── Source records
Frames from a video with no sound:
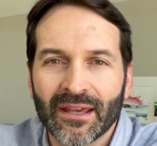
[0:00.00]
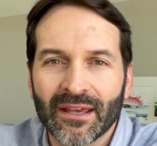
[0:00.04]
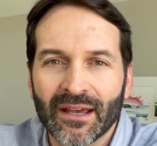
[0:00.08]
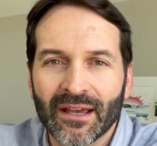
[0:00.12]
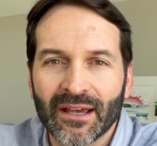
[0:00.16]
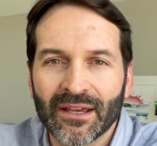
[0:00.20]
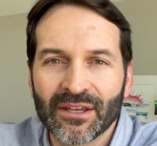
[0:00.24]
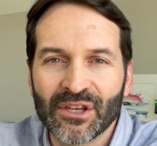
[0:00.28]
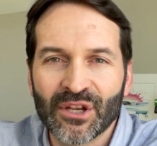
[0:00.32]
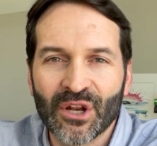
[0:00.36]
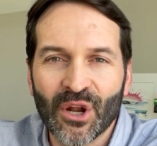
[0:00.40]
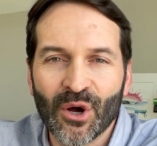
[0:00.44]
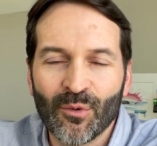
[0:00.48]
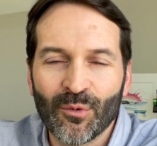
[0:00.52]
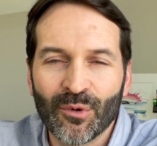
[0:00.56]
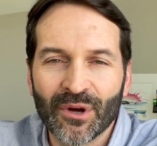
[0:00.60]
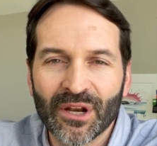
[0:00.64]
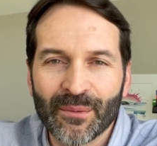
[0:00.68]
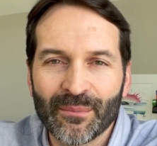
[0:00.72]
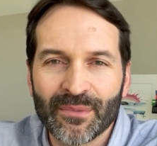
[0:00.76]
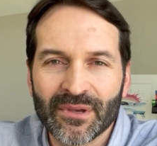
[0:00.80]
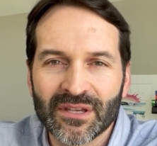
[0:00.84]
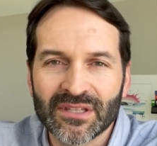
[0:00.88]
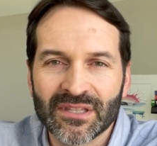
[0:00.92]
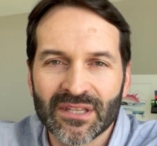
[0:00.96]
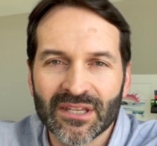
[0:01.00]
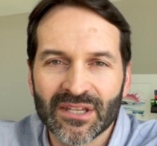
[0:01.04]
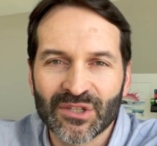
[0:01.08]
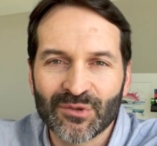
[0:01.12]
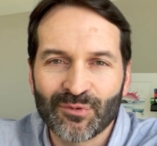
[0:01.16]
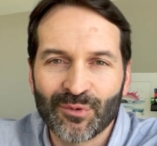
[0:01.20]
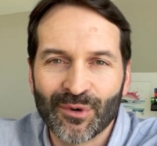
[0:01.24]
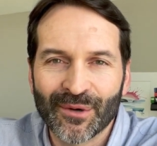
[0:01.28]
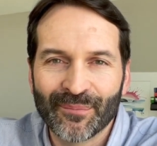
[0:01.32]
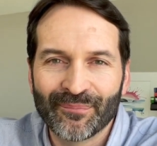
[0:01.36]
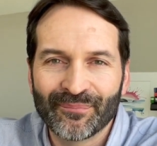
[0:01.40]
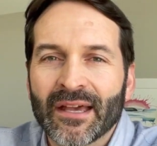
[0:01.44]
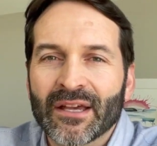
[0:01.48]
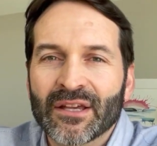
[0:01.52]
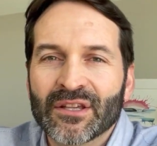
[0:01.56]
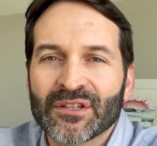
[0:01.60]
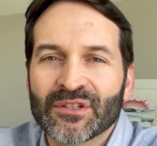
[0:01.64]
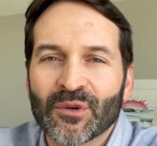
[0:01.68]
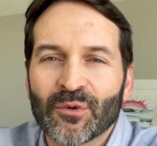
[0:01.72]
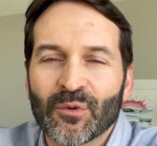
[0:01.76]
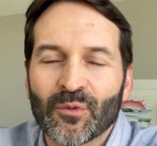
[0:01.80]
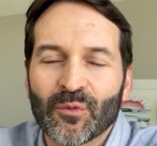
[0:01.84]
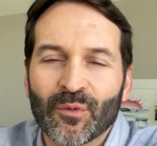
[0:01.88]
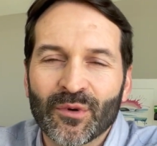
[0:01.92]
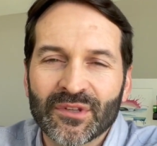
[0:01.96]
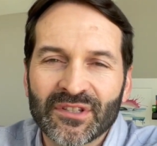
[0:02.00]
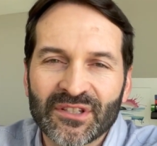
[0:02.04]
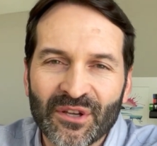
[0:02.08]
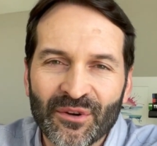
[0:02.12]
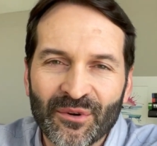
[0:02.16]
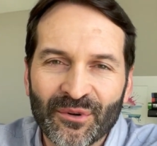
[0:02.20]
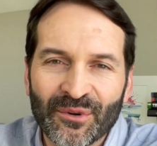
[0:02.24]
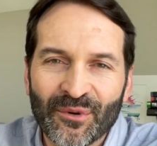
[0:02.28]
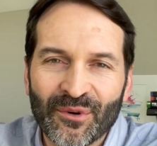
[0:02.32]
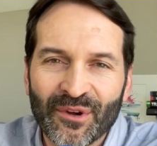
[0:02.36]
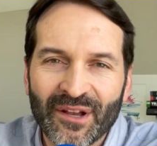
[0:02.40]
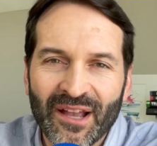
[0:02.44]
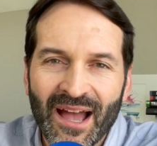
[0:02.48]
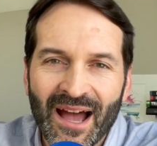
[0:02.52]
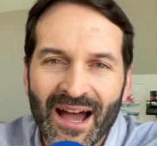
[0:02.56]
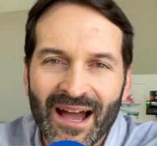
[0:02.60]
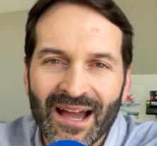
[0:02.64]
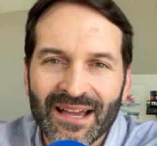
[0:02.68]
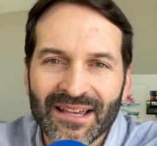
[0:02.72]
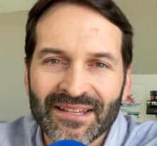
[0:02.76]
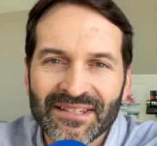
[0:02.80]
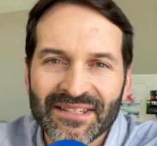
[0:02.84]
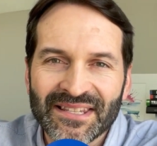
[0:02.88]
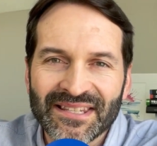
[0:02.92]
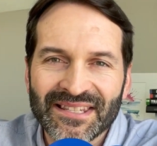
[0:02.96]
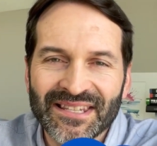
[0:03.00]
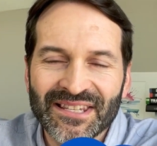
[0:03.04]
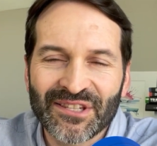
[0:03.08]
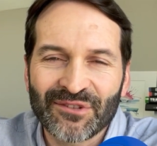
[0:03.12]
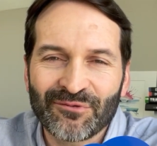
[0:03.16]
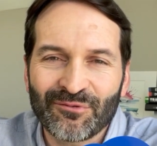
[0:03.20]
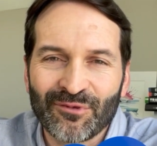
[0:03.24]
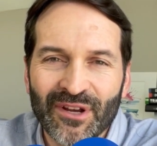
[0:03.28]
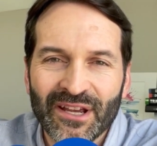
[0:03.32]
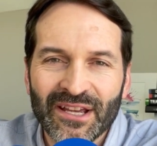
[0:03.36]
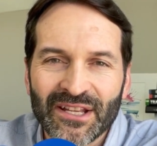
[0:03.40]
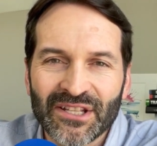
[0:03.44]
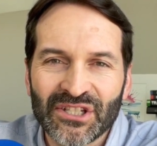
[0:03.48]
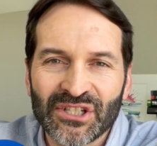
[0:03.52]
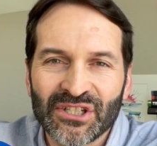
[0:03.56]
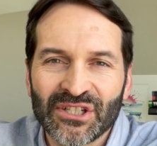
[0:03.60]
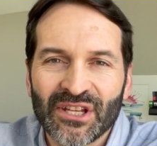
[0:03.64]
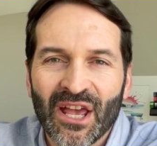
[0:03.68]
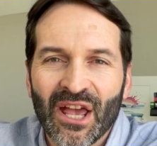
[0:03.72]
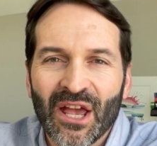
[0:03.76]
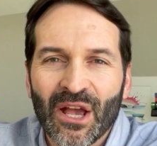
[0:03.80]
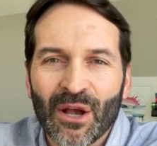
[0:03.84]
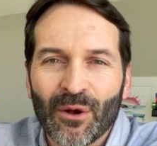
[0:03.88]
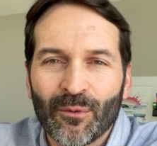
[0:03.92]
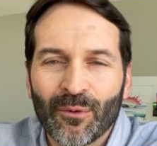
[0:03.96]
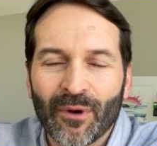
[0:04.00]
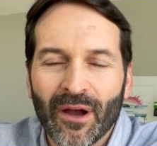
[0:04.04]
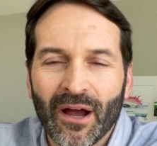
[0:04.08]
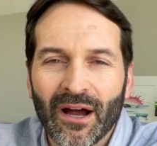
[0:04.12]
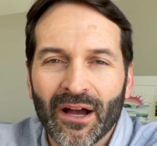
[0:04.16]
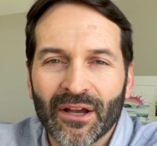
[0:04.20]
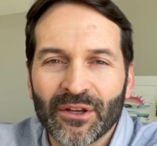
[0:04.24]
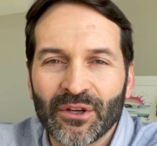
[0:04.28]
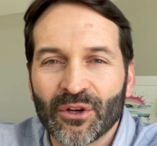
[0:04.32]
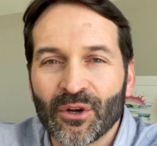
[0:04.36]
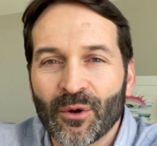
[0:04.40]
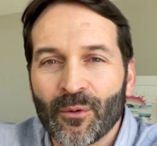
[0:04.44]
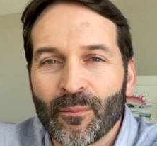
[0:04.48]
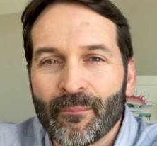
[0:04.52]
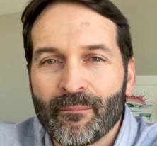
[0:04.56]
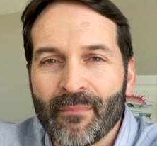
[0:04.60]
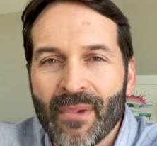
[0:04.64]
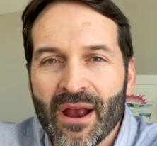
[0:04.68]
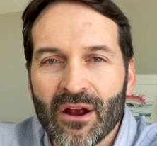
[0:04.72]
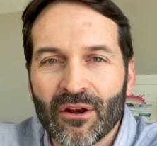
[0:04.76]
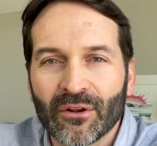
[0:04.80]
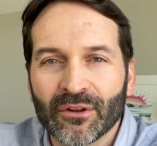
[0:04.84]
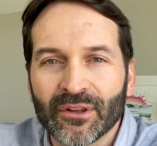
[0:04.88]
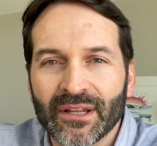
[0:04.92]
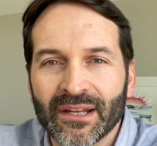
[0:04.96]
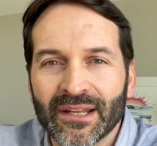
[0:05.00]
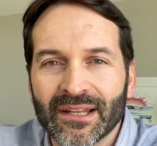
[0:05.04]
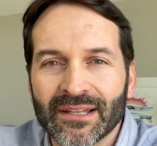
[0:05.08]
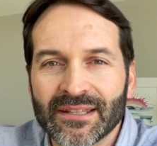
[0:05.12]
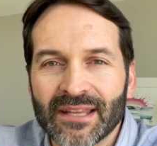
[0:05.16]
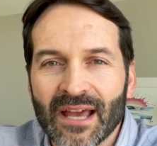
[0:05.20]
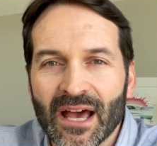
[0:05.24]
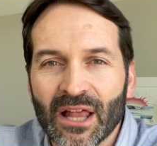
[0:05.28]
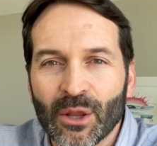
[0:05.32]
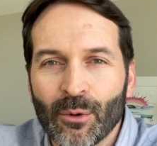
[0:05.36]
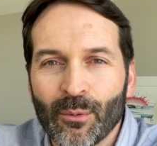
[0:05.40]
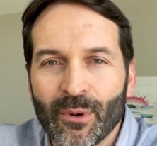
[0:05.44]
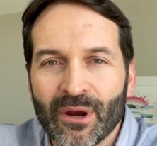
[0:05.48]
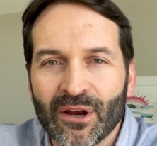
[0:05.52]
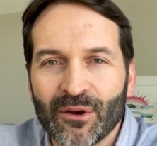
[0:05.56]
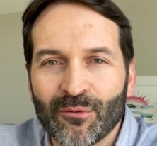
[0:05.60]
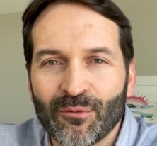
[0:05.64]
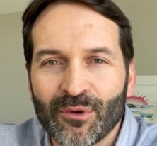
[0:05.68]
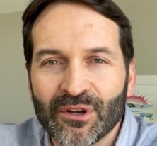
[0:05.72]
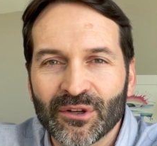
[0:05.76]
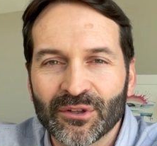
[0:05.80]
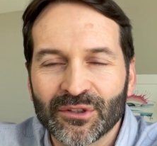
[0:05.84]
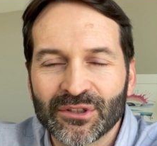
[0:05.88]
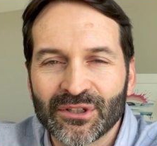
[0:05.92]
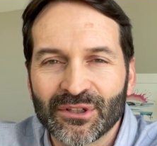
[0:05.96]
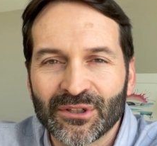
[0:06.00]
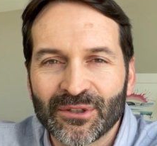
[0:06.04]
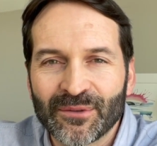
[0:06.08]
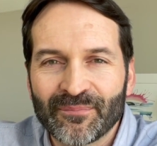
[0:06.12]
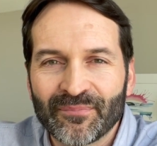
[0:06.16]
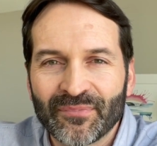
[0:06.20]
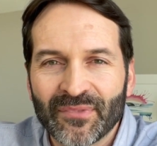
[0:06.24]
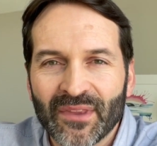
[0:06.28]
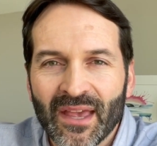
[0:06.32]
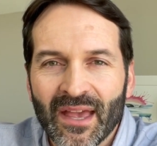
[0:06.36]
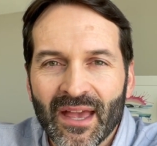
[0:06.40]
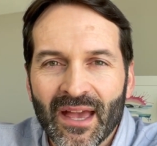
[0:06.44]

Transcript: You don't want to miss this one. So what's going on, guys? This is Rich. Well, you're a Maryland and Delaware realtor.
────
→ Problem to solve
Return every line shown above without changing a word, and skip the pictures.

→ Solution to this exercise
Frames from a video with no sound:
[0:00.00]
[0:00.04]
[0:00.08]
[0:00.12]
[0:00.16]
[0:00.20]
[0:00.24]
[0:00.28]
[0:00.32]
[0:00.36]
[0:00.40]
[0:00.44]
[0:00.48]
[0:00.52]
[0:00.56]
[0:00.60]
[0:00.64]
[0:00.68]
[0:00.72]
[0:00.76]
[0:00.80]
[0:00.84]
[0:00.88]
[0:00.92]
[0:00.96]
[0:01.00]
[0:01.04]
[0:01.08]
[0:01.12]
[0:01.16]
[0:01.20]
[0:01.24]
[0:01.28]
[0:01.32]
[0:01.36]
[0:01.40]
[0:01.44]
[0:01.48]
[0:01.52]
[0:01.56]
[0:01.60]
[0:01.64]
[0:01.68]
[0:01.72]
[0:01.76]
[0:01.80]
[0:01.84]
[0:01.88]
[0:01.92]
[0:01.96]
[0:02.00]
[0:02.04]
[0:02.08]
[0:02.12]
[0:02.16]
[0:02.20]
[0:02.24]
[0:02.28]
[0:02.32]
[0:02.36]
[0:02.40]
[0:02.44]
[0:02.48]
[0:02.52]
[0:02.56]
[0:02.60]
[0:02.64]
[0:02.68]
[0:02.72]
[0:02.76]
[0:02.80]
[0:02.84]
[0:02.88]
[0:02.92]
[0:02.96]
[0:03.00]
[0:03.04]
[0:03.08]
[0:03.12]
[0:03.16]
[0:03.20]
[0:03.24]
[0:03.28]
[0:03.32]
[0:03.36]
[0:03.40]
[0:03.44]
[0:03.48]
[0:03.52]
[0:03.56]
[0:03.60]
[0:03.64]
[0:03.68]
[0:03.72]
[0:03.76]
[0:03.80]
[0:03.84]
[0:03.88]
[0:03.92]
[0:03.96]
[0:04.00]
[0:04.04]
[0:04.08]
[0:04.12]
[0:04.16]
[0:04.20]
[0:04.24]
[0:04.28]
[0:04.32]
[0:04.36]
[0:04.40]
[0:04.44]
[0:04.48]
[0:04.52]
[0:04.56]
[0:04.60]
[0:04.64]
[0:04.68]
[0:04.72]
[0:04.76]
[0:04.80]
[0:04.84]
[0:04.88]
[0:04.92]
[0:04.96]
[0:05.00]
[0:05.04]
[0:05.08]
[0:05.12]
[0:05.16]
[0:05.20]
[0:05.24]
[0:05.28]
[0:05.32]
[0:05.36]
[0:05.40]
[0:05.44]
[0:05.48]
[0:05.52]
[0:05.56]
[0:05.60]
[0:05.64]
[0:05.68]
[0:05.72]
[0:05.76]
[0:05.80]
[0:05.84]
[0:05.88]
[0:05.92]
[0:05.96]
[0:06.00]
[0:06.04]
[0:06.08]
[0:06.12]
[0:06.16]
[0:06.20]
[0:06.24]
[0:06.28]
[0:06.32]
[0:06.36]
[0:06.40]
[0:06.44]

Transcript: You don't want to miss this one. So what's going on, guys? This is Rich. Well, you're a Maryland and Delaware realtor.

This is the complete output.